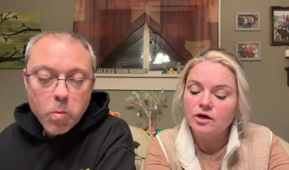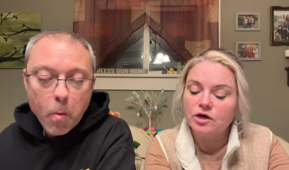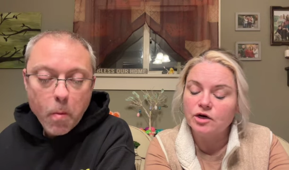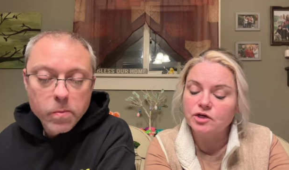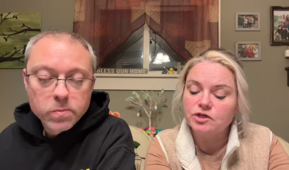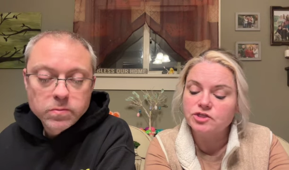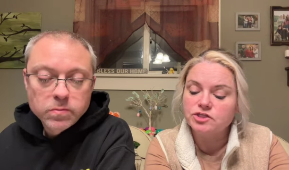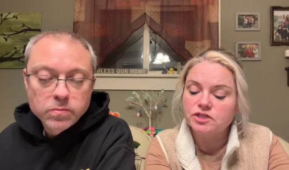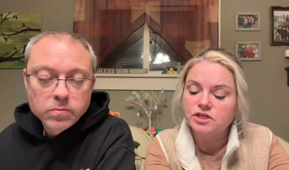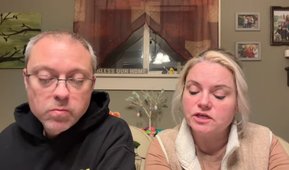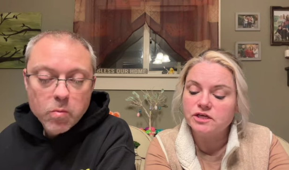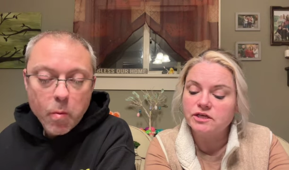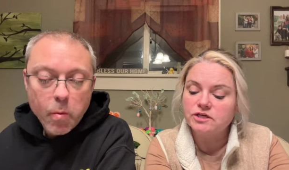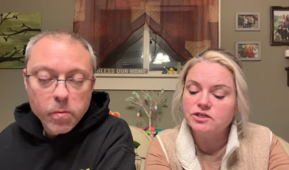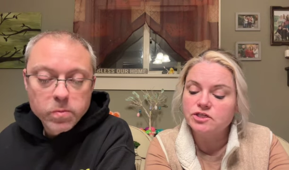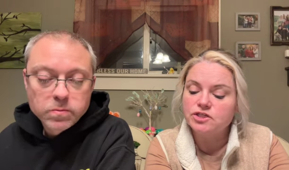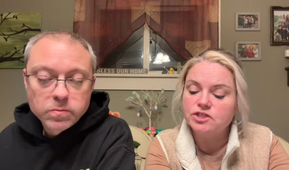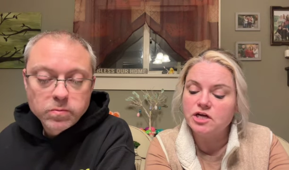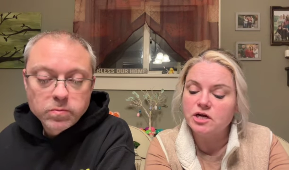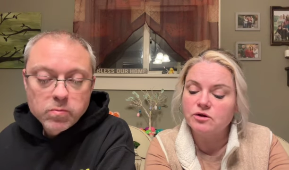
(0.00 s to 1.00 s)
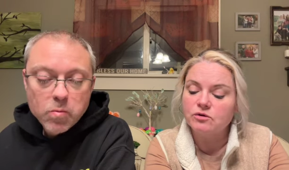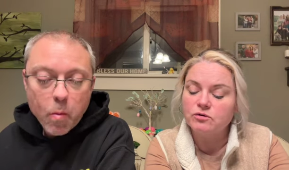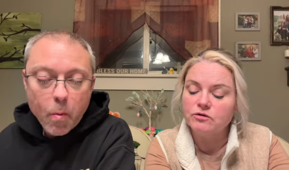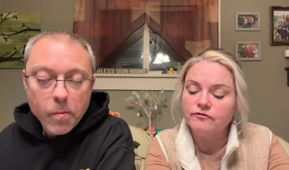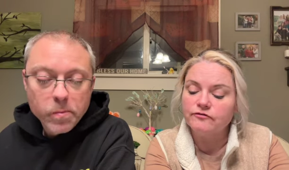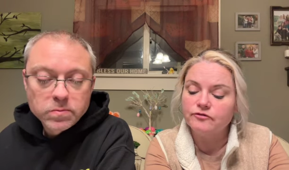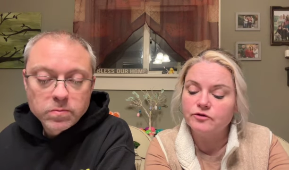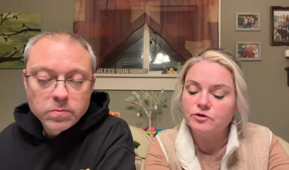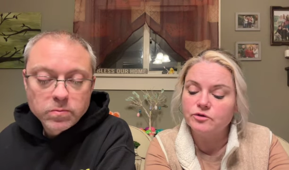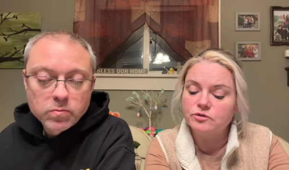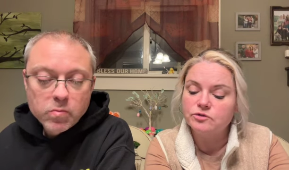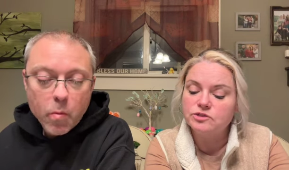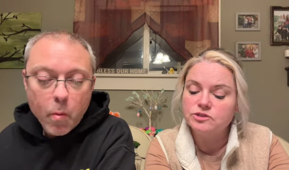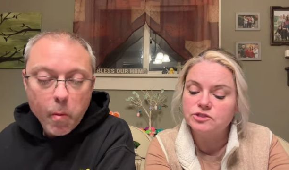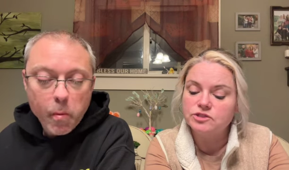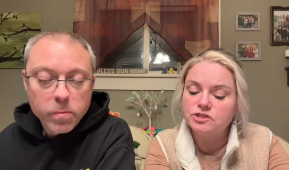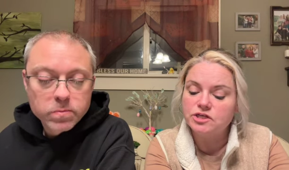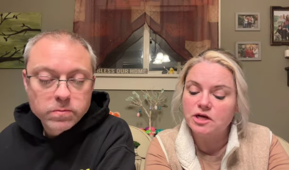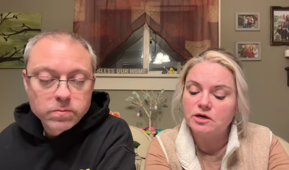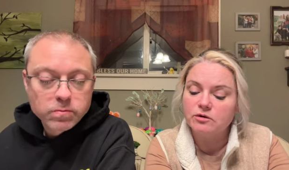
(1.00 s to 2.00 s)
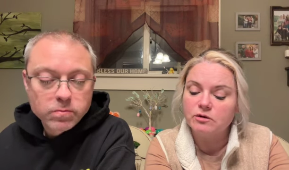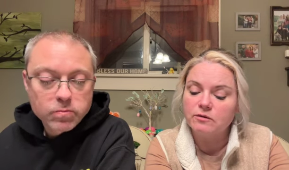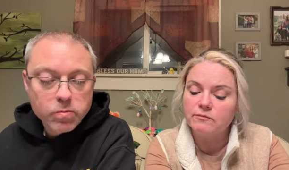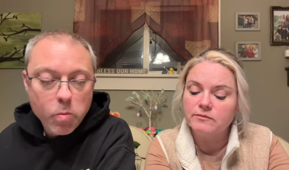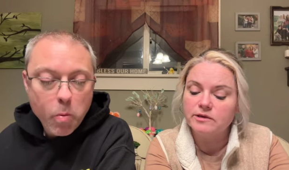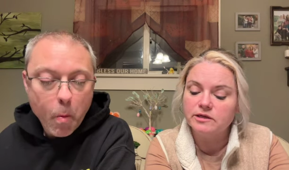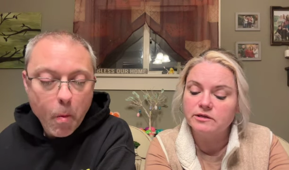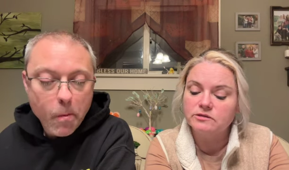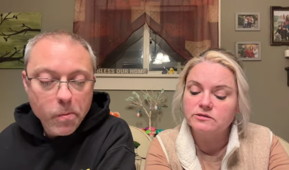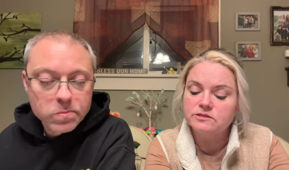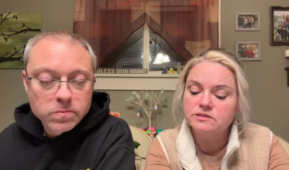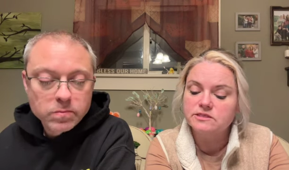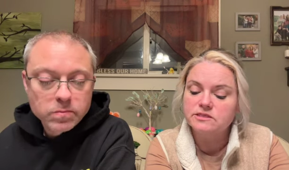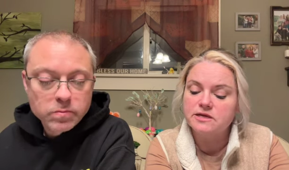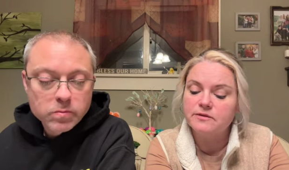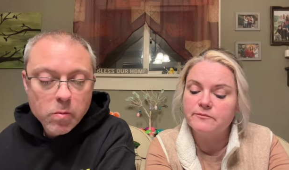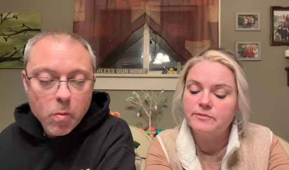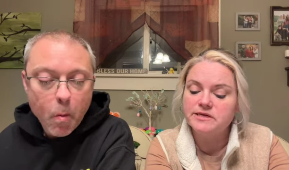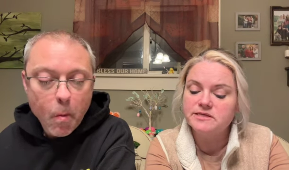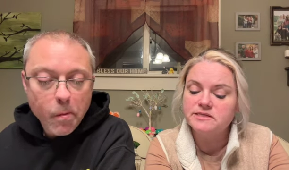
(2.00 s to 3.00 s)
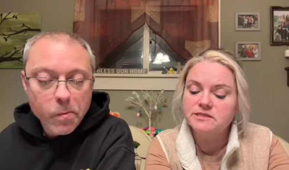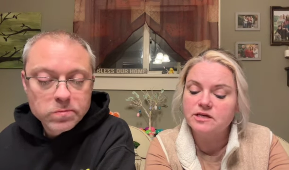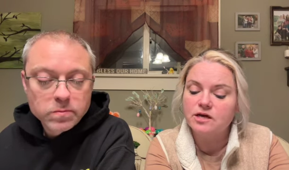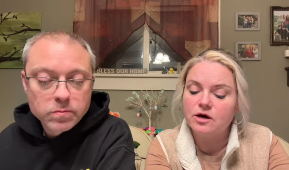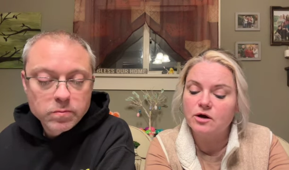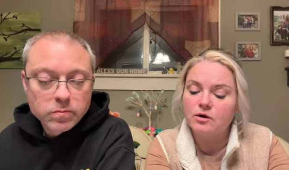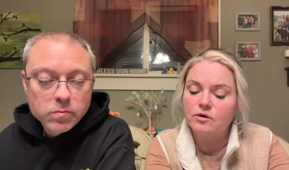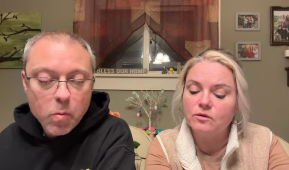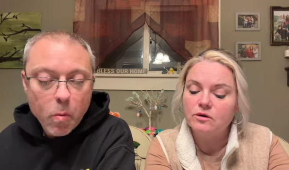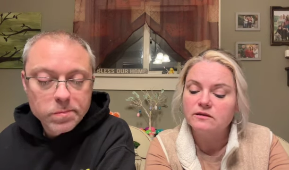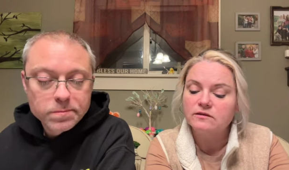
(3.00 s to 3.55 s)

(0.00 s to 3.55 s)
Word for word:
Speaker 1: Hershey, General Foods, General Mills, Nabisco,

════════════════════

• _Exercise prompt_: Each entry needs to be retyped exactly; the pictures stay out.

• _The completed task_:
(0.00 s to 1.00 s)
(1.00 s to 2.00 s)
(2.00 s to 3.00 s)
(3.00 s to 3.55 s)

(0.00 s to 3.55 s)
Word for word:
Speaker 1: Hershey, General Foods, General Mills, Nabisco,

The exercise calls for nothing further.